South Carolina Supreme Court Upholds State Legislation Prohibiting Mask Mandates in K-12 Schools

South Carolina Supreme Court Upholds State Legislation Prohibiting Mask Mandates in K-12 Schools
Students wear masks as they work in a fourth-grade classroom at Elk Ridge Elementary School in Buckley, Wash., on Feb. 2, 2021. (Ted S. Warren/AP Photo)
Matt McGregor
9/3/2021
Updated:
9/3/2021

The Supreme Court of South Carolina ruled unanimously on Thursday in favor of legislation prohibiting local school districts from using state money to enforce mask mandates.

“Specifically, the ordinances’ enforcement provisions unequivocally place the responsibility to enforce the mask mandate on school personnel, forcing school employees to choose between violating either state or local law,” the court stated.

The ruling (pdf) also invalidates an ordinance implemented by Columbia City Council that required students and staff to wear face coverings while on K–12 school grounds.

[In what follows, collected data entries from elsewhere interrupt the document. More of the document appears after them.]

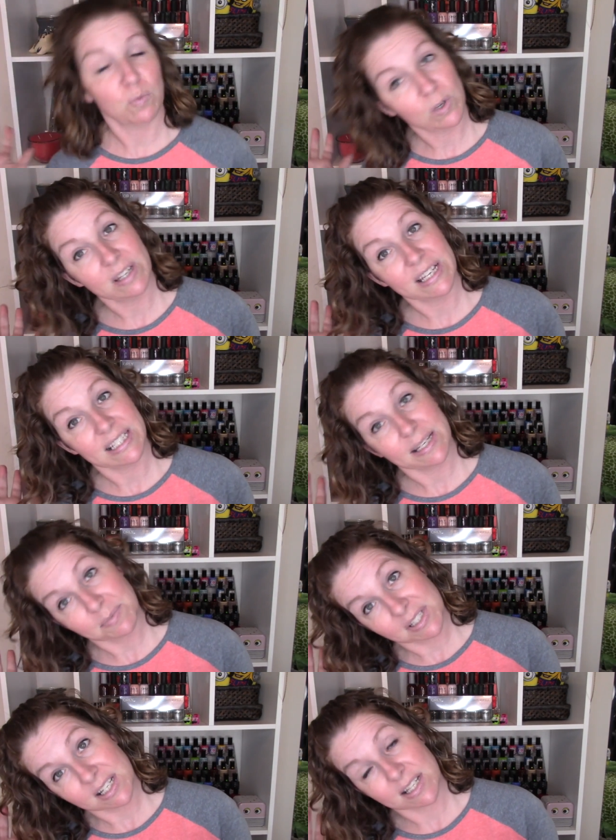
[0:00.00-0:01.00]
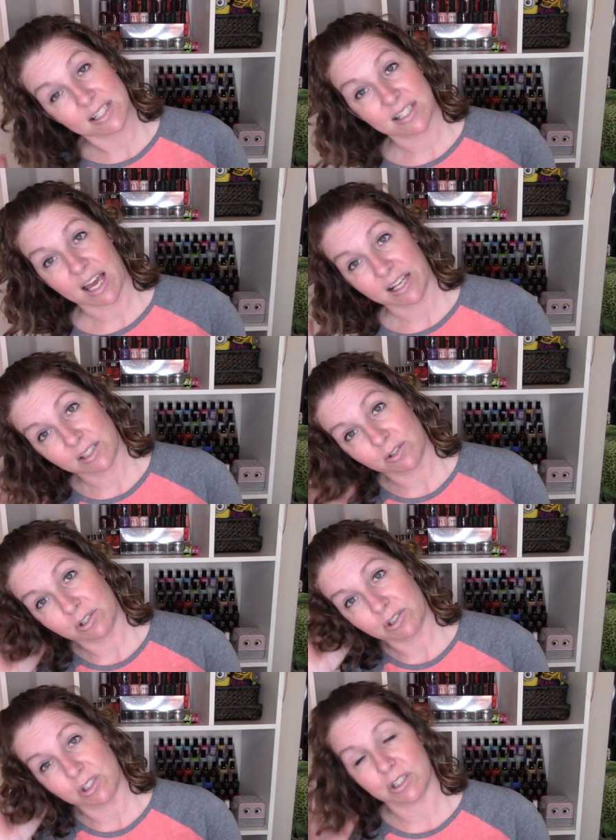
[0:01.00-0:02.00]
really tipped to the side so
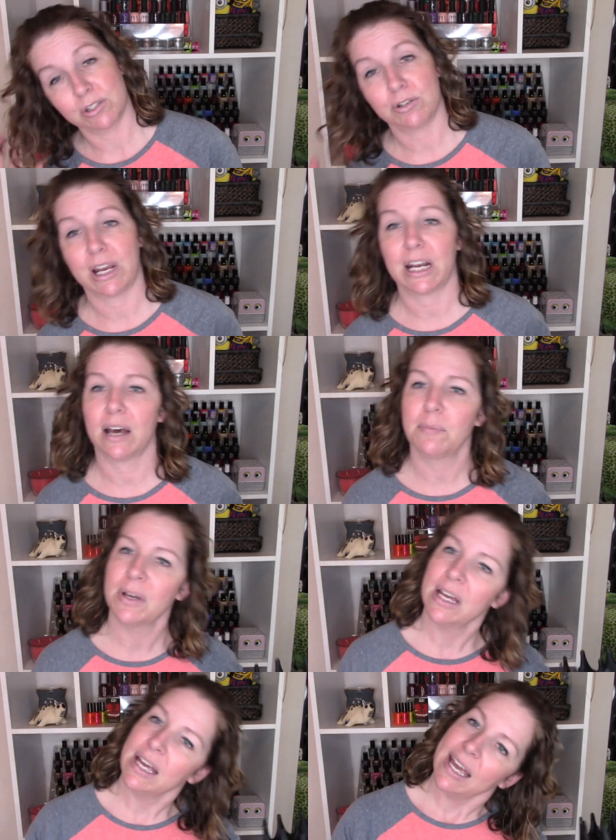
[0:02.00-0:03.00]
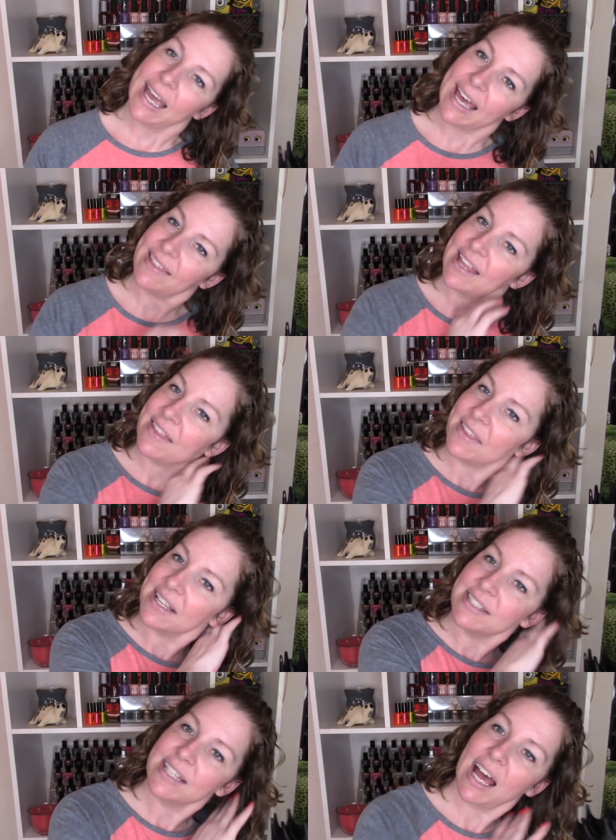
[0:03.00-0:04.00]
it's just straight up. And then
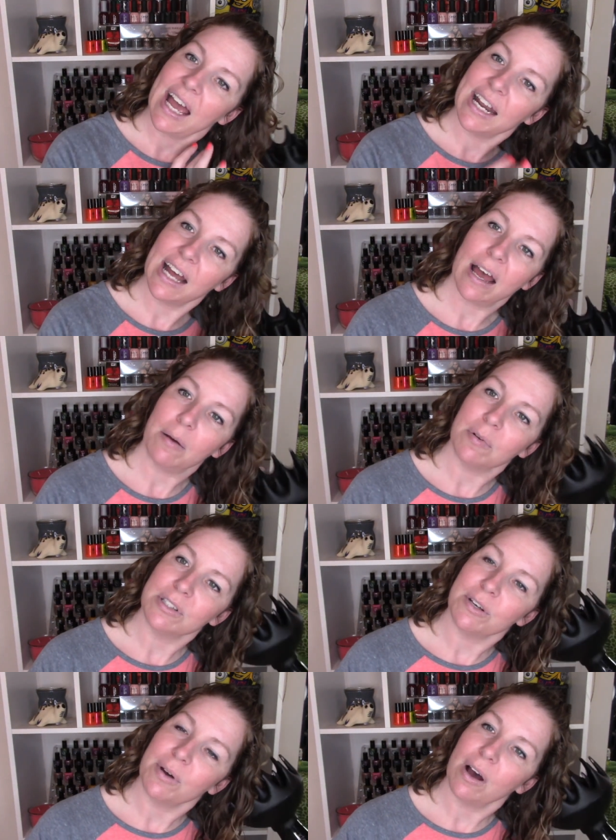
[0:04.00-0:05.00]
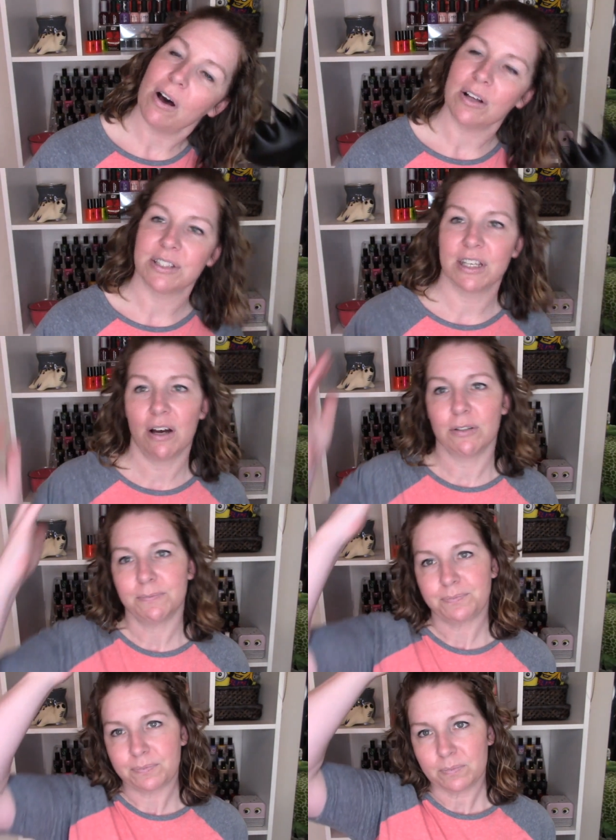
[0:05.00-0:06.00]
this side I will do it
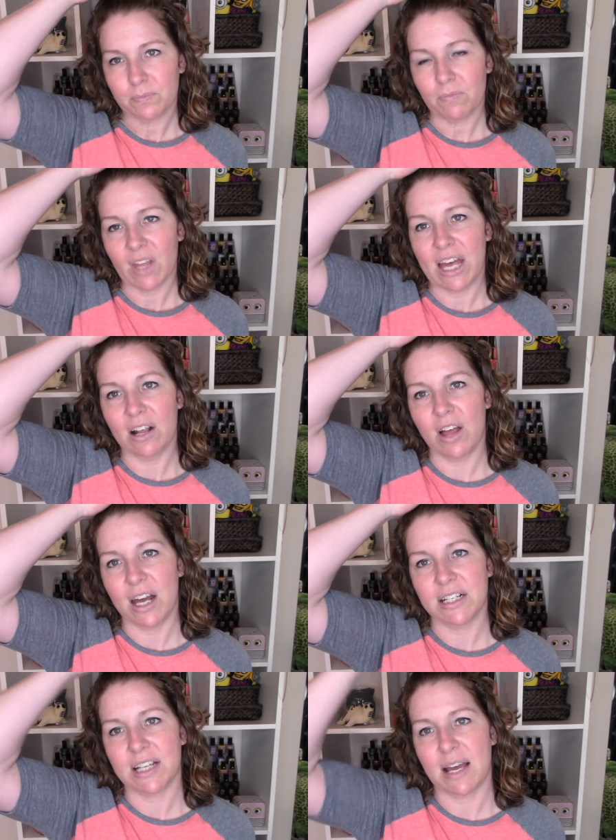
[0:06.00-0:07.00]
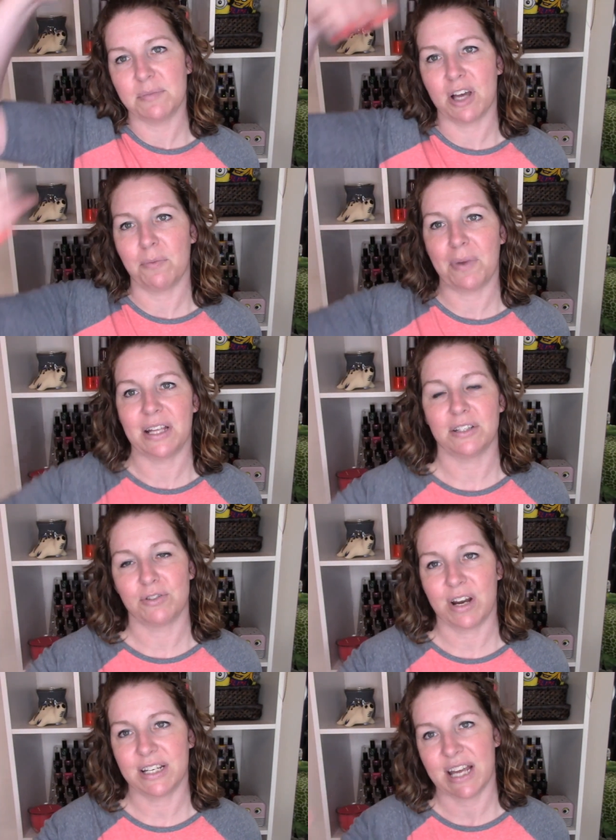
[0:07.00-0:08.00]
also. And a lot of times I'll bend
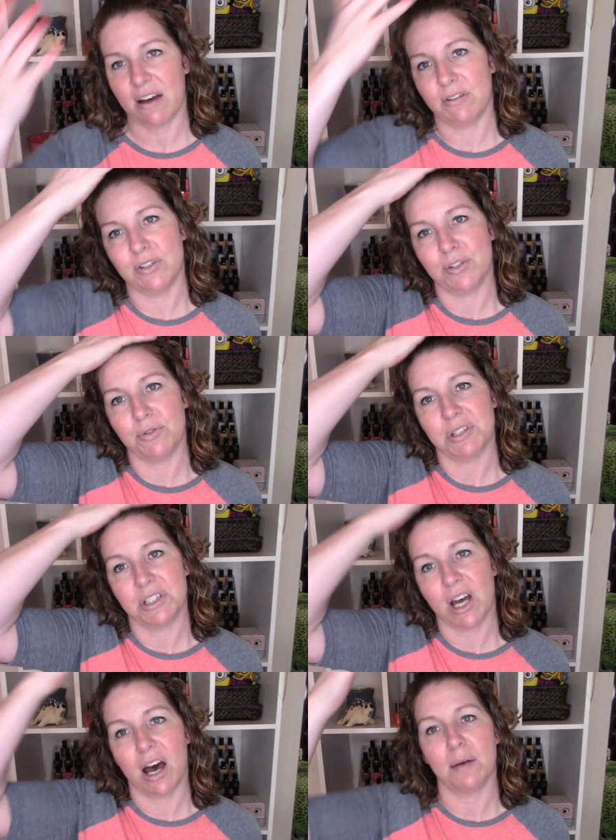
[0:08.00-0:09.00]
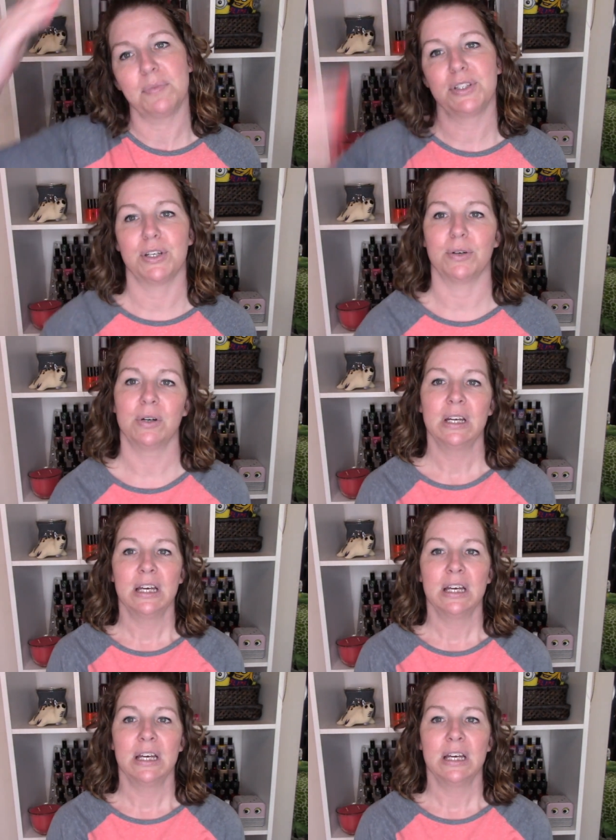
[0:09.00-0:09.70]
straight down and do the top too.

South Carolina Attorney General Alan Wilson said in a press release: “We appreciate the court’s quick ruling and its confirmation of our legal arguments. The court emphasized what we’ve been saying all along that we are not arguing mask policy, we argued rule of law. The court has confirmed that a city ordinance cannot conflict with state law.”

Columbia Mayor Stephen Benjamin, who pushed for the mandates, said in a press release that it’s a “sad day for children in South Carolina.”

“What is even sadder is the people who have been elected to protect them, who should always and only act to keep them healthy, educated, and alive, won’t fight for them,” Benjamin said. “With record numbers of our children falling ill to this deadly virus, we pray for our children.”

The decision comes almost a month after Benjamin—citing a rising of COVID-19 cases—had declared a state of emergency in the state capital when he called a special meeting the next day, where the council voted to mandate masks for all faculty, staff, visitors, and children in public and private schools, and daycares that instruct children from ages 2 to 14.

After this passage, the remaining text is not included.